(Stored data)
----------
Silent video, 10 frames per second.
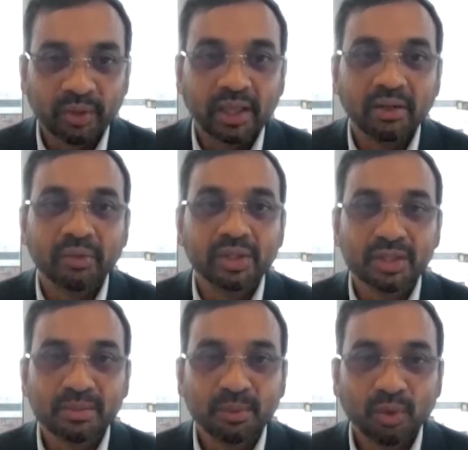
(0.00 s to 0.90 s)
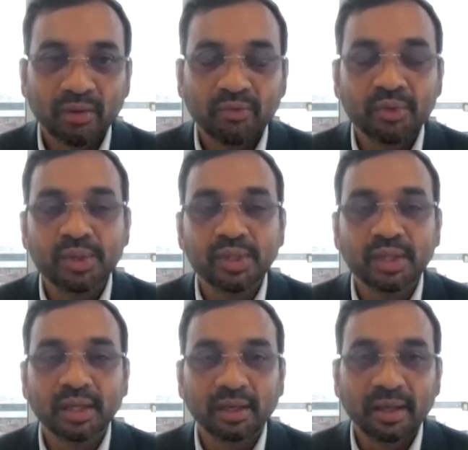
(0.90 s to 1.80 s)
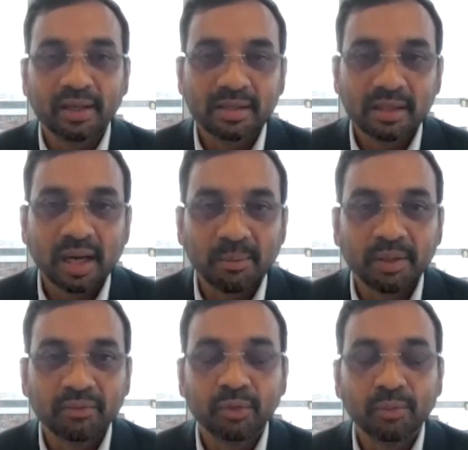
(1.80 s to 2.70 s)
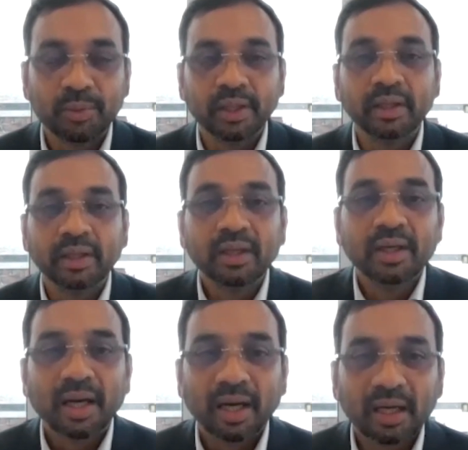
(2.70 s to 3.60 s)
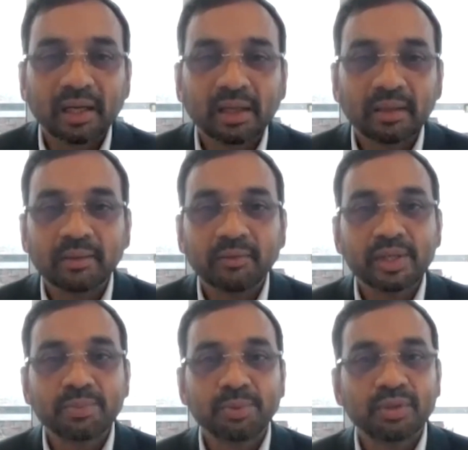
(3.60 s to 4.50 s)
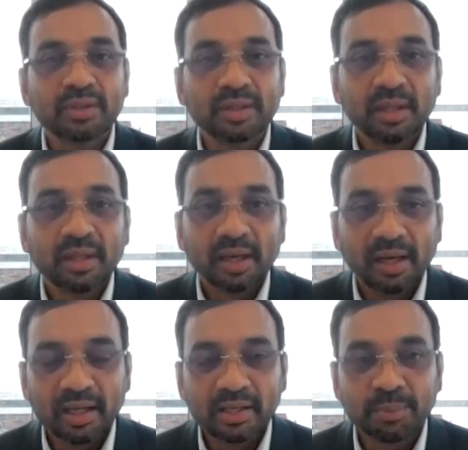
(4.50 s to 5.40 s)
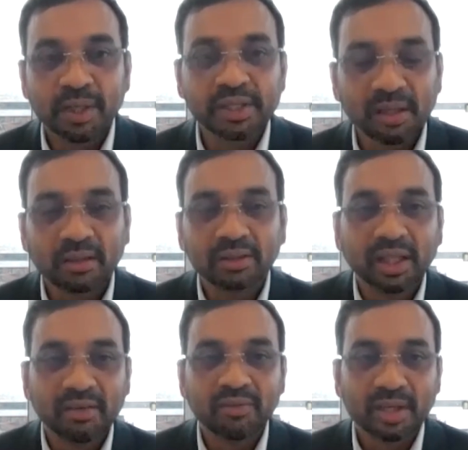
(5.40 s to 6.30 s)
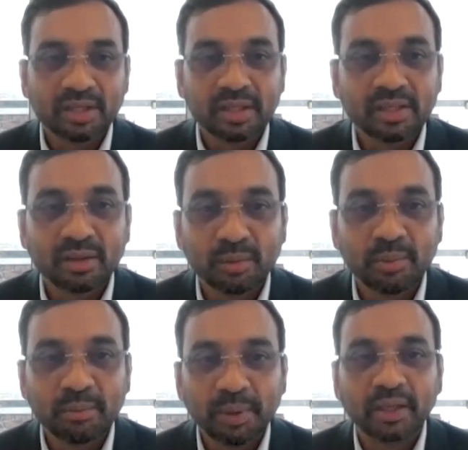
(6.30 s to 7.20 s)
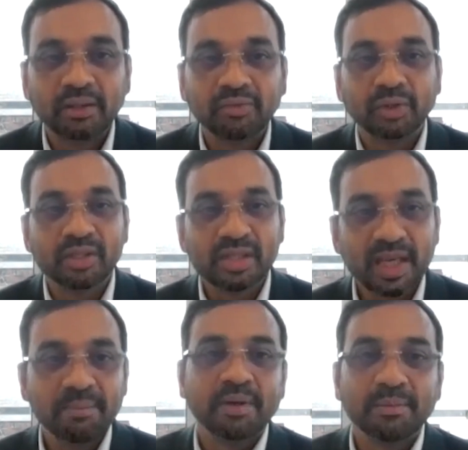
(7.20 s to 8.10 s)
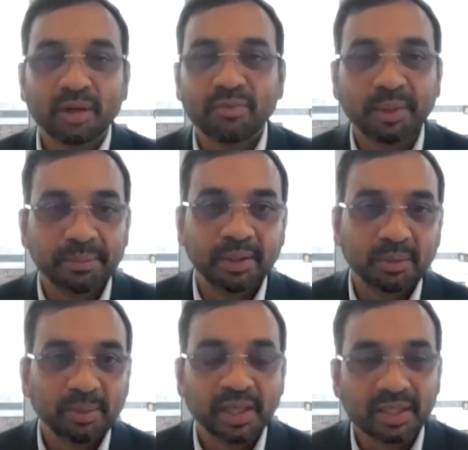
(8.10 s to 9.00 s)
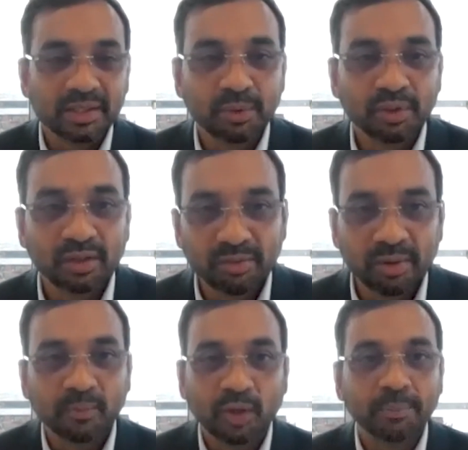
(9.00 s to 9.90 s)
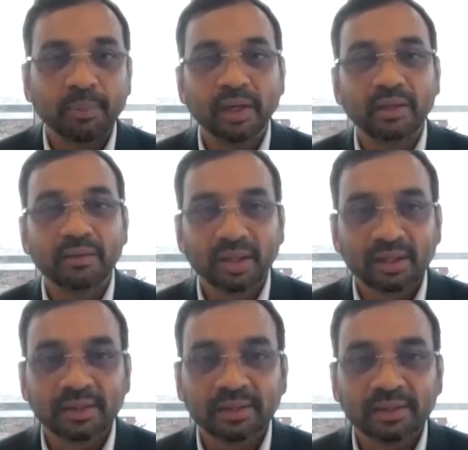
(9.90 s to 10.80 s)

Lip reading: vehicle, which is more efficient, less carbon footprint, and which puts less pressure on the infrastructure to be built for the same number of people to be transported from one point to the other.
----------
▸ Action item
Make an exact copy of every entry above, but keep the pictures out of it.

▸ Solution to the problem
Silent video, 10 frames per second.
(0.00 s to 0.90 s)
(0.90 s to 1.80 s)
(1.80 s to 2.70 s)
(2.70 s to 3.60 s)
(3.60 s to 4.50 s)
(4.50 s to 5.40 s)
(5.40 s to 6.30 s)
(6.30 s to 7.20 s)
(7.20 s to 8.10 s)
(8.10 s to 9.00 s)
(9.00 s to 9.90 s)
(9.90 s to 10.80 s)

Lip reading: vehicle, which is more efficient, less carbon footprint, and which puts less pressure on the infrastructure to be built for the same number of people to be transported from one point to the other.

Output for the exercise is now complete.